## PROBLEM TO WORK ON
Exact copy, no pictures: set down every entry below as written.

## GIVEN ENTRIES
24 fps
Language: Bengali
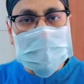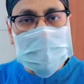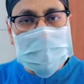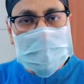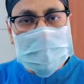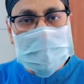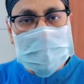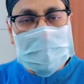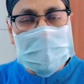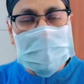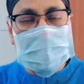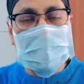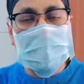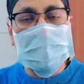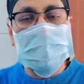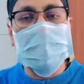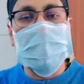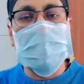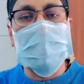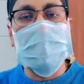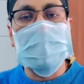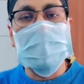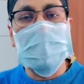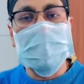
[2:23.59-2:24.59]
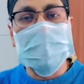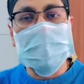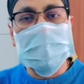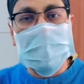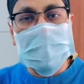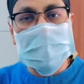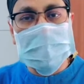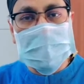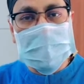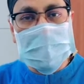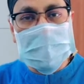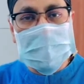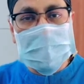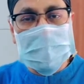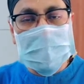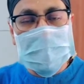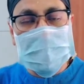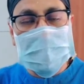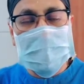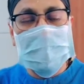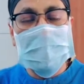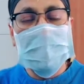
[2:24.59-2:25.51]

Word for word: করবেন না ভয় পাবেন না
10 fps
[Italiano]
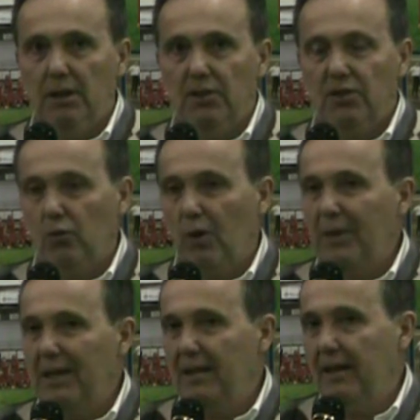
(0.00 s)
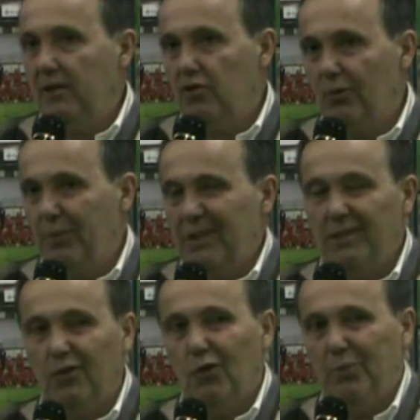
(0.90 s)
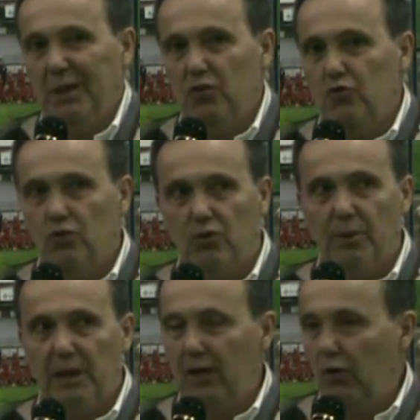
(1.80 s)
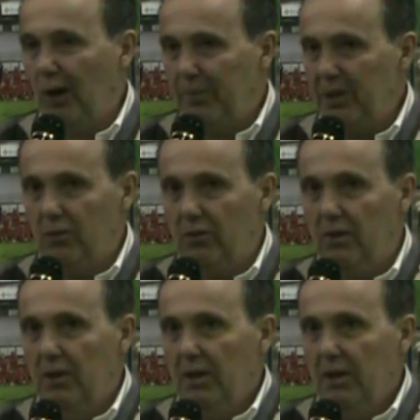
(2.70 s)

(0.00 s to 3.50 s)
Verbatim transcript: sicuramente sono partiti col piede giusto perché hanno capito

## SOLUTION FOR THIS EXERCISE
24 fps
Language: Bengali
[2:23.59-2:24.59]
[2:24.59-2:25.51]

Word for word: করবেন না ভয় পাবেন না
10 fps
[Italiano]
(0.00 s)
(0.90 s)
(1.80 s)
(2.70 s)

(0.00 s to 3.50 s)
Verbatim transcript: sicuramente sono partiti col piede giusto perché hanno capito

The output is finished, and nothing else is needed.